What you are asked to do:
Output all records precisely as written.

Source material:
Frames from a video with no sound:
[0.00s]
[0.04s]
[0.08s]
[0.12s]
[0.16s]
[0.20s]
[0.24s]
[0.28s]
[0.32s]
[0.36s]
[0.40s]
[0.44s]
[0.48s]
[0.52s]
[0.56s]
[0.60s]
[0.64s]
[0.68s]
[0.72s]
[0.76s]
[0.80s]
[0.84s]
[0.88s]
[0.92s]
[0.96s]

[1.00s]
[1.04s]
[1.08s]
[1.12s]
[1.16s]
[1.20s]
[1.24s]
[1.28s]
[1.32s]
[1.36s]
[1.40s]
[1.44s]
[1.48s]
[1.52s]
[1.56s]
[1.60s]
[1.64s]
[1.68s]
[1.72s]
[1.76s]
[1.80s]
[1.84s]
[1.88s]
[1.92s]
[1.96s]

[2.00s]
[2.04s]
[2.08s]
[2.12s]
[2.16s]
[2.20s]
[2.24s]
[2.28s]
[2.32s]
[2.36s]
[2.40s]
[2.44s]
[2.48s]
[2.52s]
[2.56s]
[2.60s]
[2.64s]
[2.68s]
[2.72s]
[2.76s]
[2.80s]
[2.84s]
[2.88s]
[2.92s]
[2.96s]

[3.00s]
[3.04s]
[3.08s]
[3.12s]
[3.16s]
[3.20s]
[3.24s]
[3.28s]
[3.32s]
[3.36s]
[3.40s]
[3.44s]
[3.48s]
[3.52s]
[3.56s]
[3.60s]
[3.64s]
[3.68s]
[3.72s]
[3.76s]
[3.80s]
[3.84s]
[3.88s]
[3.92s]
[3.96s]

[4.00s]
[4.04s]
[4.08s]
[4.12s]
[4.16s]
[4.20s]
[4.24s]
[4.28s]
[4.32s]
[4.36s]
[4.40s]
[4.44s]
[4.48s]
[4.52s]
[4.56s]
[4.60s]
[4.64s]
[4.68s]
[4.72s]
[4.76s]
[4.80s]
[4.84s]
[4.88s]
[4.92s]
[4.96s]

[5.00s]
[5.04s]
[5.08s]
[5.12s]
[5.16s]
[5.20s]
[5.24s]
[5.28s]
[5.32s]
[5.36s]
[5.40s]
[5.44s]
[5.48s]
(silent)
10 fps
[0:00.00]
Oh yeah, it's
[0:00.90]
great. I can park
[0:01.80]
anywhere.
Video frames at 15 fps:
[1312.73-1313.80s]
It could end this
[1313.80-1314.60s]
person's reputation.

Task solution:
Frames from a video with no sound:
[0.00s]
[0.04s]
[0.08s]
[0.12s]
[0.16s]
[0.20s]
[0.24s]
[0.28s]
[0.32s]
[0.36s]
[0.40s]
[0.44s]
[0.48s]
[0.52s]
[0.56s]
[0.60s]
[0.64s]
[0.68s]
[0.72s]
[0.76s]
[0.80s]
[0.84s]
[0.88s]
[0.92s]
[0.96s]

[1.00s]
[1.04s]
[1.08s]
[1.12s]
[1.16s]
[1.20s]
[1.24s]
[1.28s]
[1.32s]
[1.36s]
[1.40s]
[1.44s]
[1.48s]
[1.52s]
[1.56s]
[1.60s]
[1.64s]
[1.68s]
[1.72s]
[1.76s]
[1.80s]
[1.84s]
[1.88s]
[1.92s]
[1.96s]

[2.00s]
[2.04s]
[2.08s]
[2.12s]
[2.16s]
[2.20s]
[2.24s]
[2.28s]
[2.32s]
[2.36s]
[2.40s]
[2.44s]
[2.48s]
[2.52s]
[2.56s]
[2.60s]
[2.64s]
[2.68s]
[2.72s]
[2.76s]
[2.80s]
[2.84s]
[2.88s]
[2.92s]
[2.96s]

[3.00s]
[3.04s]
[3.08s]
[3.12s]
[3.16s]
[3.20s]
[3.24s]
[3.28s]
[3.32s]
[3.36s]
[3.40s]
[3.44s]
[3.48s]
[3.52s]
[3.56s]
[3.60s]
[3.64s]
[3.68s]
[3.72s]
[3.76s]
[3.80s]
[3.84s]
[3.88s]
[3.92s]
[3.96s]

[4.00s]
[4.04s]
[4.08s]
[4.12s]
[4.16s]
[4.20s]
[4.24s]
[4.28s]
[4.32s]
[4.36s]
[4.40s]
[4.44s]
[4.48s]
[4.52s]
[4.56s]
[4.60s]
[4.64s]
[4.68s]
[4.72s]
[4.76s]
[4.80s]
[4.84s]
[4.88s]
[4.92s]
[4.96s]

[5.00s]
[5.04s]
[5.08s]
[5.12s]
[5.16s]
[5.20s]
[5.24s]
[5.28s]
[5.32s]
[5.36s]
[5.40s]
[5.44s]
[5.48s]
(silent)
10 fps
[0:00.00]
Oh yeah, it's
[0:00.90]
great. I can park
[0:01.80]
anywhere.
Video frames at 15 fps:
[1312.73-1313.80s]
It could end this
[1313.80-1314.60s]
person's reputation.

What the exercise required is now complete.